Contacting Instructors: Your student is enrolled in a college course, and it is important to understand that the instructor works directly with the student.  Under FERPA (Family Educational Rights Privacy Act), instructors are not required to discuss student performance or other student-related issues with parents.

The majority of our students enrolling in our dual enrollment classes will be under eighteen years of age.  While in practice we want our students to accept the challenge of a college course and be independent, self-directed learners, is this condition legitimate?  Does FERPA prohibit college instructors from sharing student information with parents?  Also, does Legal Mailbag have any recommendations of what should and what should not be included in a school’s dual enrollment agreement?

                                                                                    FERPA What?

Dear What:

Legal Mailbag will not be providing you with legal advice about dual enrollment contracts, but more general comments may be helpful.  Simply put, as a general matter, teachers at institutions of postsecondary education may correctly assert that FERPA does not require that they discuss student issues with parents.  Legal Mailbag adds the caveat “as a general matter” because this provision in FERPA only applies to students who are eighteen years of age and older, which will rarely be the case for students in your high school. 

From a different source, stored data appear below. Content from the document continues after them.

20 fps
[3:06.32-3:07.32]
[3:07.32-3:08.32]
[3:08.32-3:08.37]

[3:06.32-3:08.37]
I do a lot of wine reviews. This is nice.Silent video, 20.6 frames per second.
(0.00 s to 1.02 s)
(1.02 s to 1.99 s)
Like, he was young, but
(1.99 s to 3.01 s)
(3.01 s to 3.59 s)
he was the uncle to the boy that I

FERPA confers certain rights on families to obtain access to student information and to maintain confidentiality of that information (hence the name: “Family Education Rights and Privacy Act.”  (Emphasis added).  FERPA provides that parents may exercise those rights until the student attains the age of eighteen.  At that point, FERPA rights transfer to the student, whom FERPA describes as an “eligible student.”  “Eligible students,” not parents, have the authority to exercise the rights of access and confidentiality conferred by FERPA.

Given that most students in post-secondary education are “eligible students” who have FERPA rights, colleges and other institutions of post-secondary learning often take the position that they will not share student grades and other information with parents (unless the student takes the affirmative step of authorizing the release of such information).  Rather, such institutions typically provide grades and other information just to the student, and they leave to the student the decision whether to share such information with his or her parents (though parents who are paying tuition may have an opinion on that).

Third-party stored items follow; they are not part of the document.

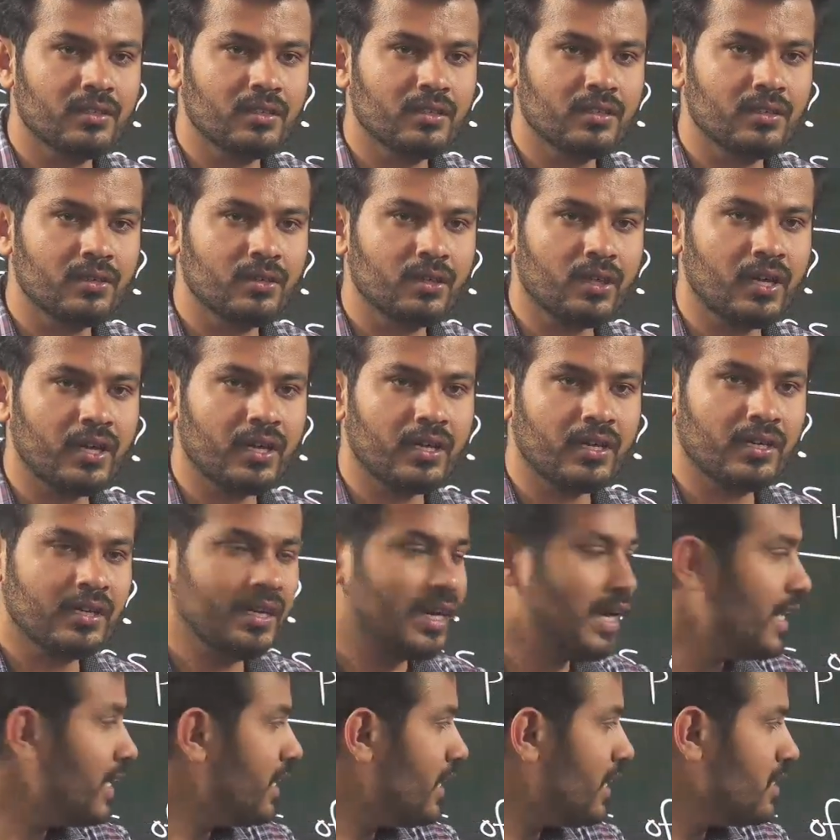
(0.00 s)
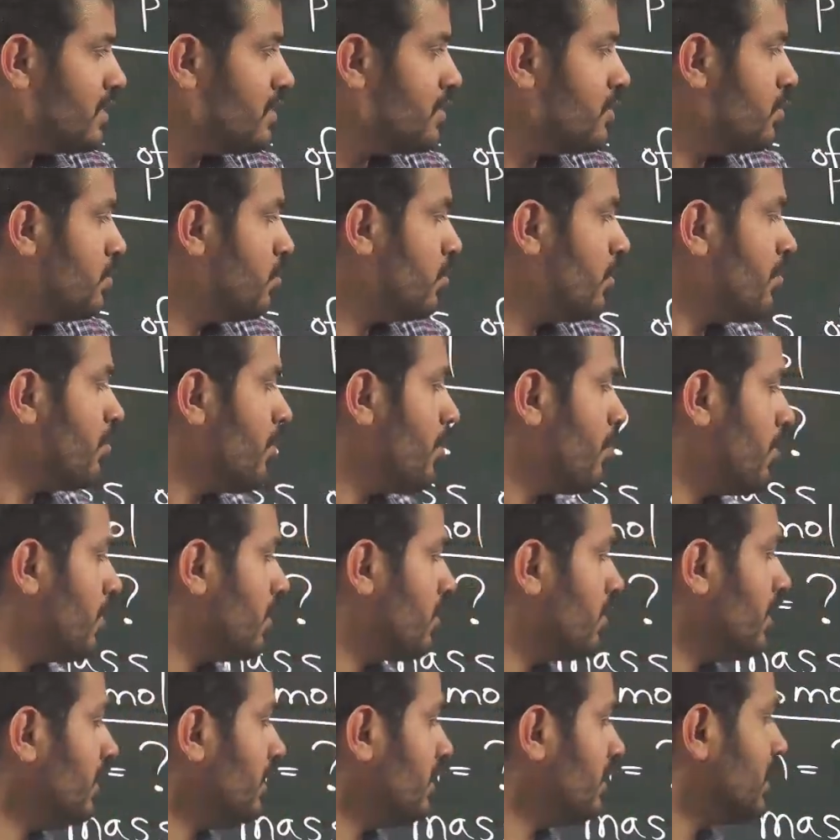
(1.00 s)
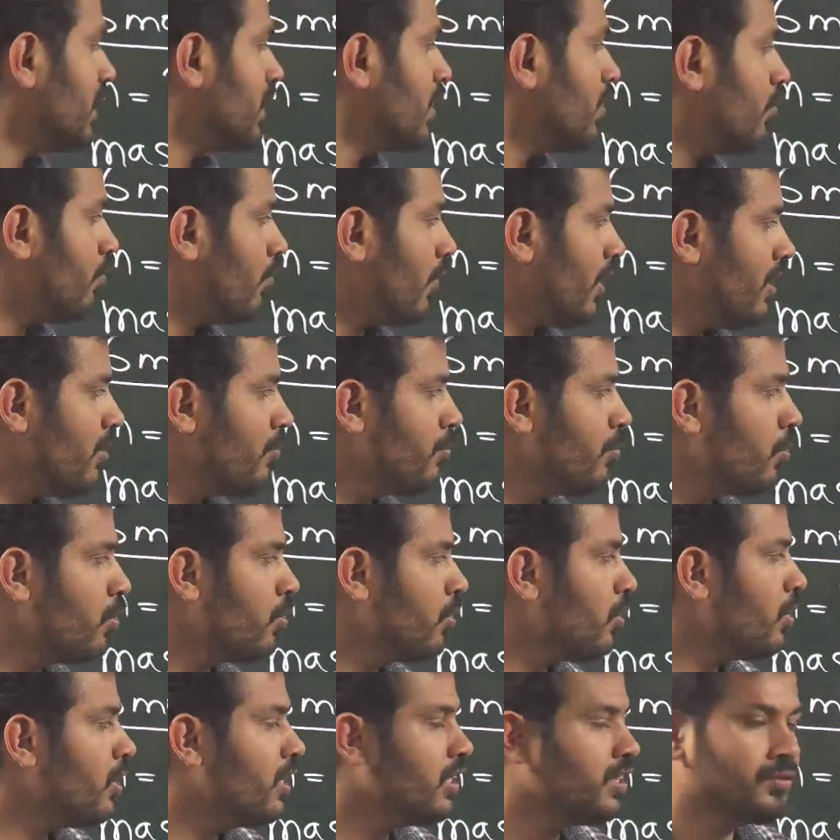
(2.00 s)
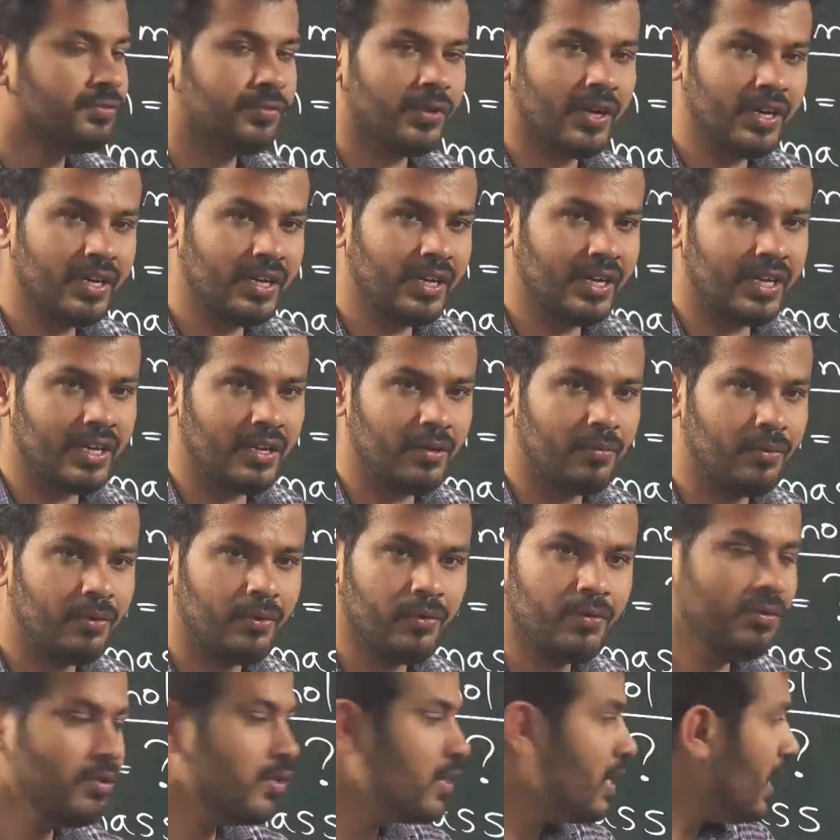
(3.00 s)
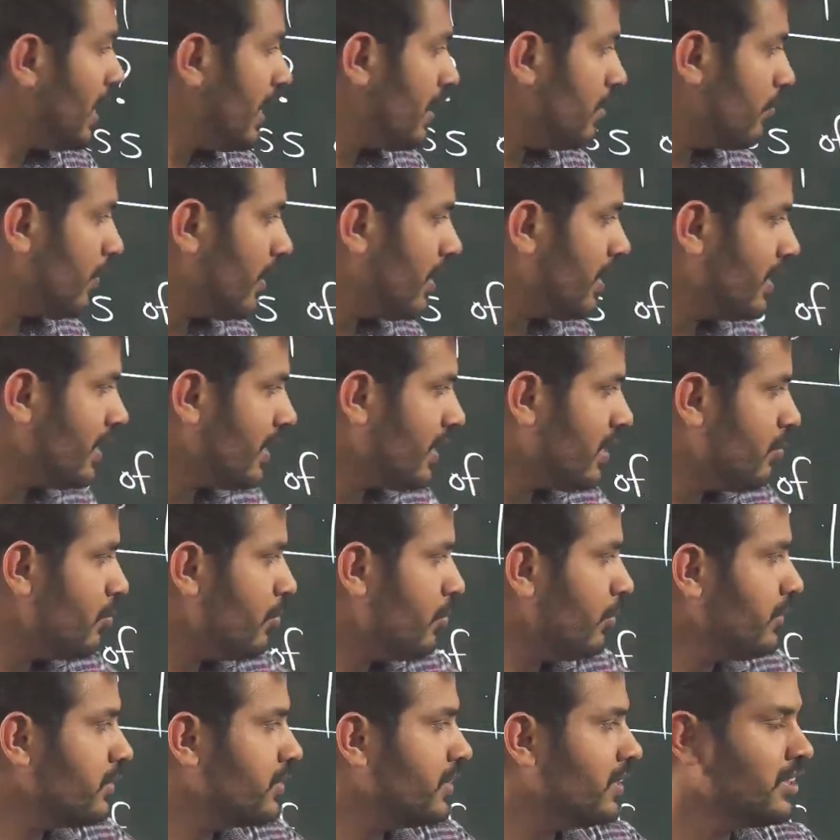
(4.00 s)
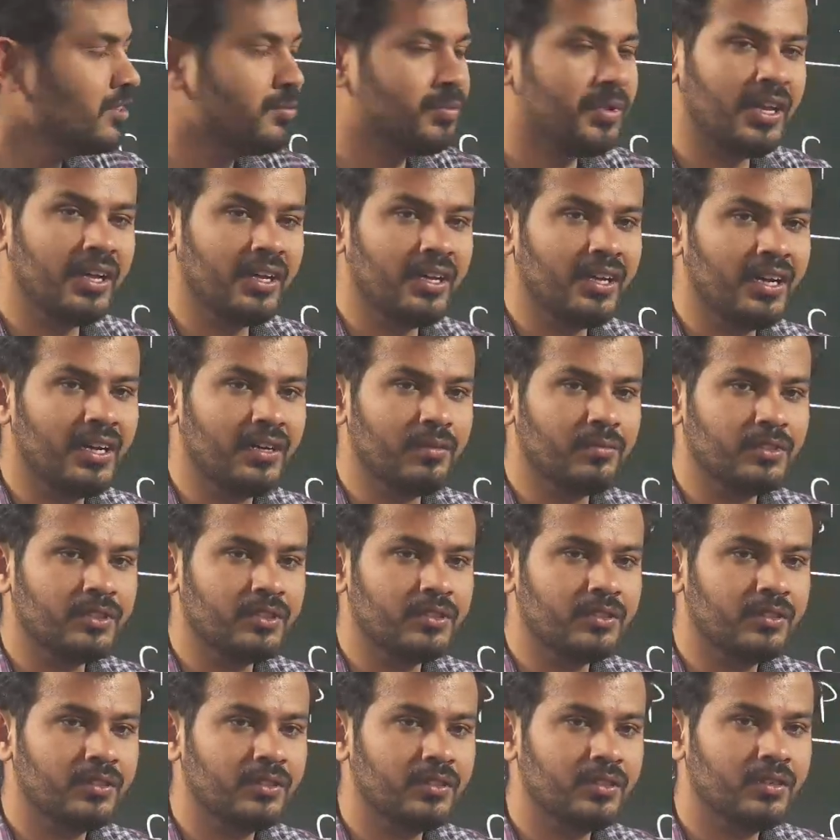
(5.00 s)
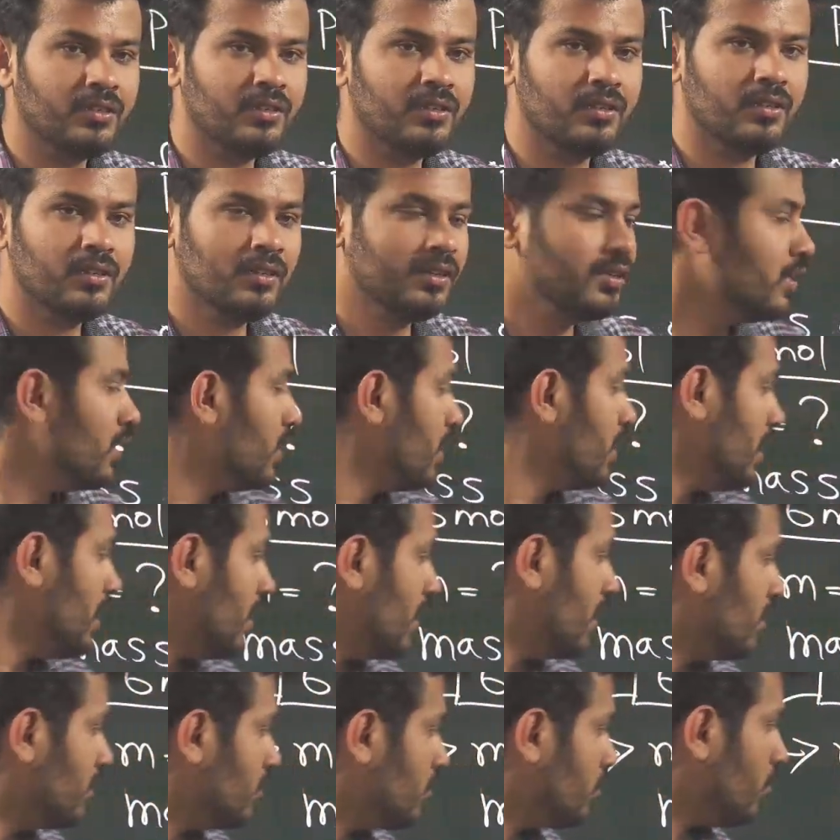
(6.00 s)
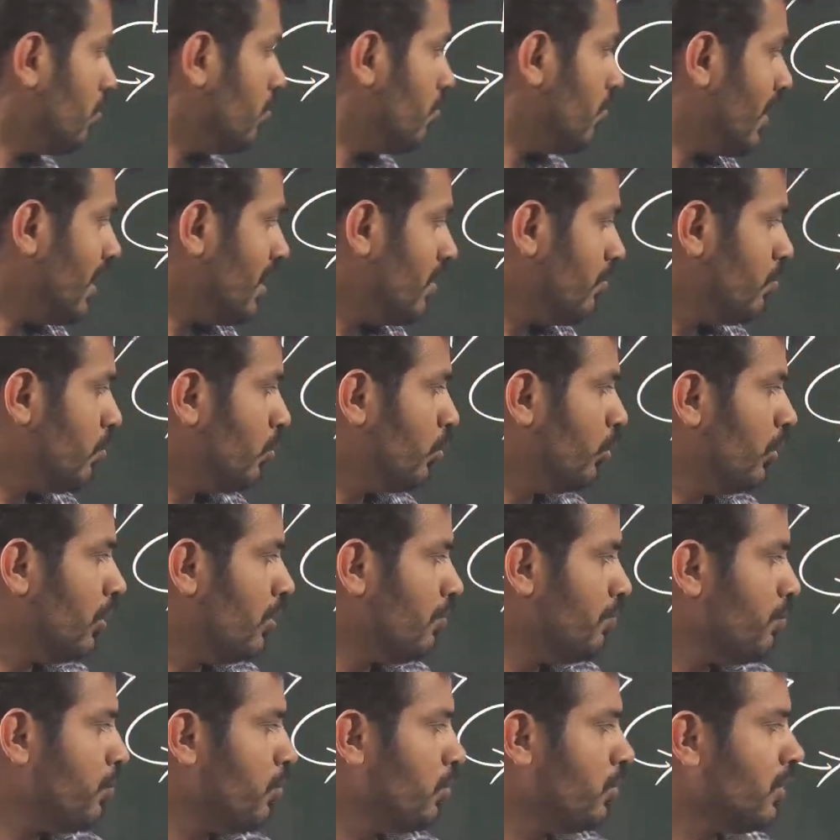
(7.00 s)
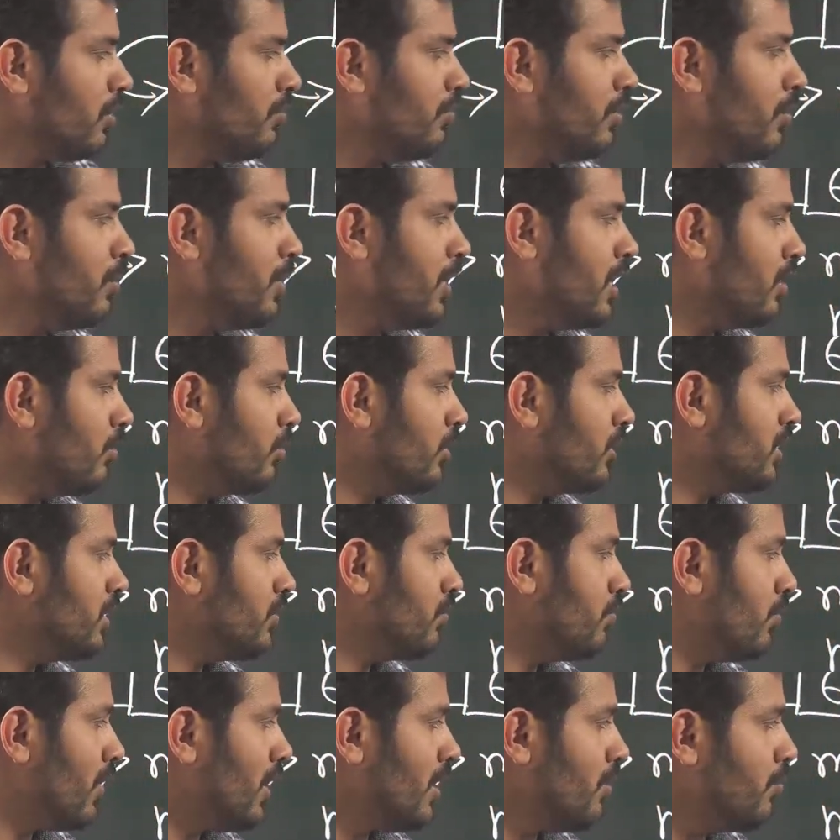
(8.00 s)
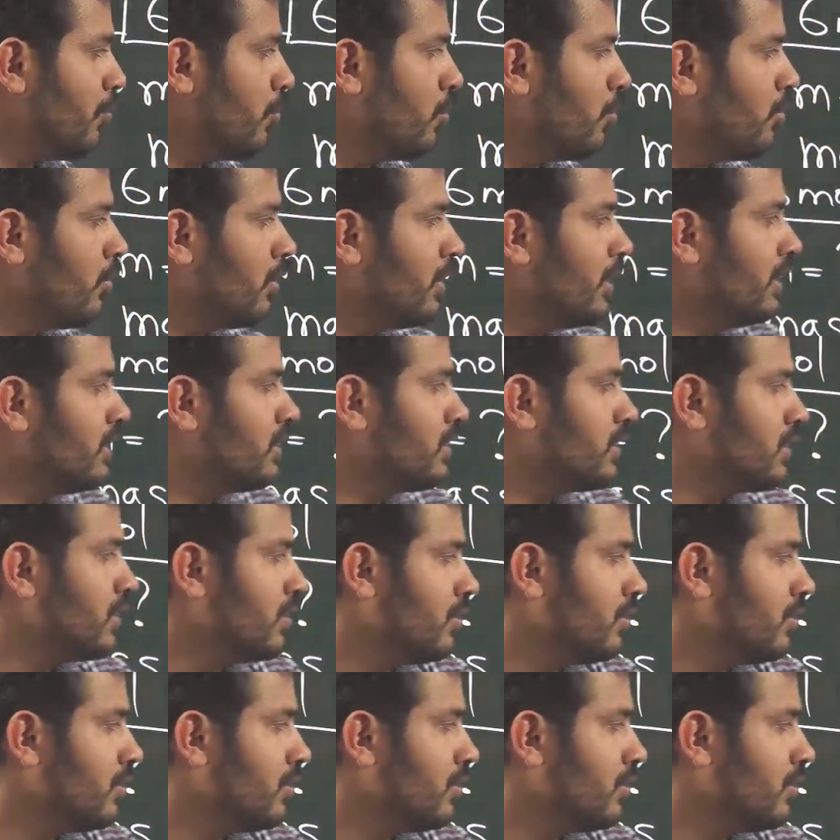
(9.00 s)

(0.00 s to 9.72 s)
Okay, I asked you to remember this. One proton is 1 AMU and 1 AMU is these many grams. So 1 mole of proton will be how much? If one proton is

Given the foregoing, it is not entirely accurate to cite FERPA as the reason instructors will not talk to parents of a high school student in a dual enrollment course.  For the most part, parents retain their FERPA rights as to their children, because very few students in high school will be eighteen and as such will be “eligible students.”  Nonetheless, it makes good sense to establish that expectation for students and their parents in dual enrollment courses at your school to promote your goal of helping them be independent, self-directed learners.  Moreover, given the common practice for professors to deal directly with their students and not the parents, that expectation will be welcomed (and perhaps even required) by the professors teaching the dual enrollment courses.  You can work out any wrinkles whereby a parent insists on access to educational records for their children who are younger than eighteen on an individual basis where necessary.

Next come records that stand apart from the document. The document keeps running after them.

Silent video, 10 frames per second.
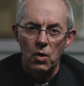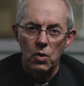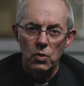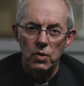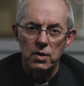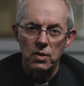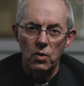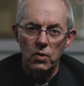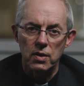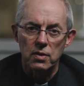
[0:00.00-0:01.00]
who this
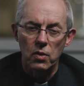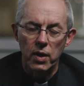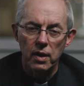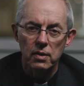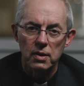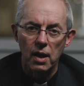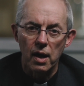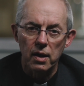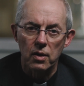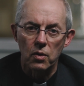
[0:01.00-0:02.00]
God is, looking at an
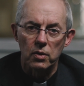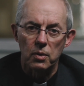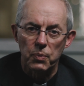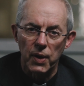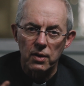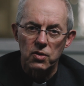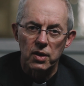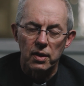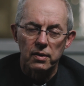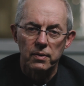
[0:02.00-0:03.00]
icon, a
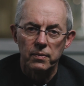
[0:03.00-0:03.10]
picture,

With all that said, Legal Mailbag offers one further observation about FERPA and “eligible students.”  While FERPA rights transfer to students when they attain the age of eighteen (even in high school), schools retain the right to send parents the grades of all students, including “eligible students” as long as the student is a dependent of the parent for tax purposes.  The FERPA regulations provide that consent of an eligible student is not required when “[t]he disclosure is to parents, as defined in § 99.3, of a dependent student, as defined in section 152 of the Internal Revenue Code of 1986.”  34 C.F.R. § 99.31(a)(8).  By contrast, colleges and other institutions of post-secondary education generally choose not to provide such information to parents, given that sharing such information about eligible students with their parents is permissible but not obligatory.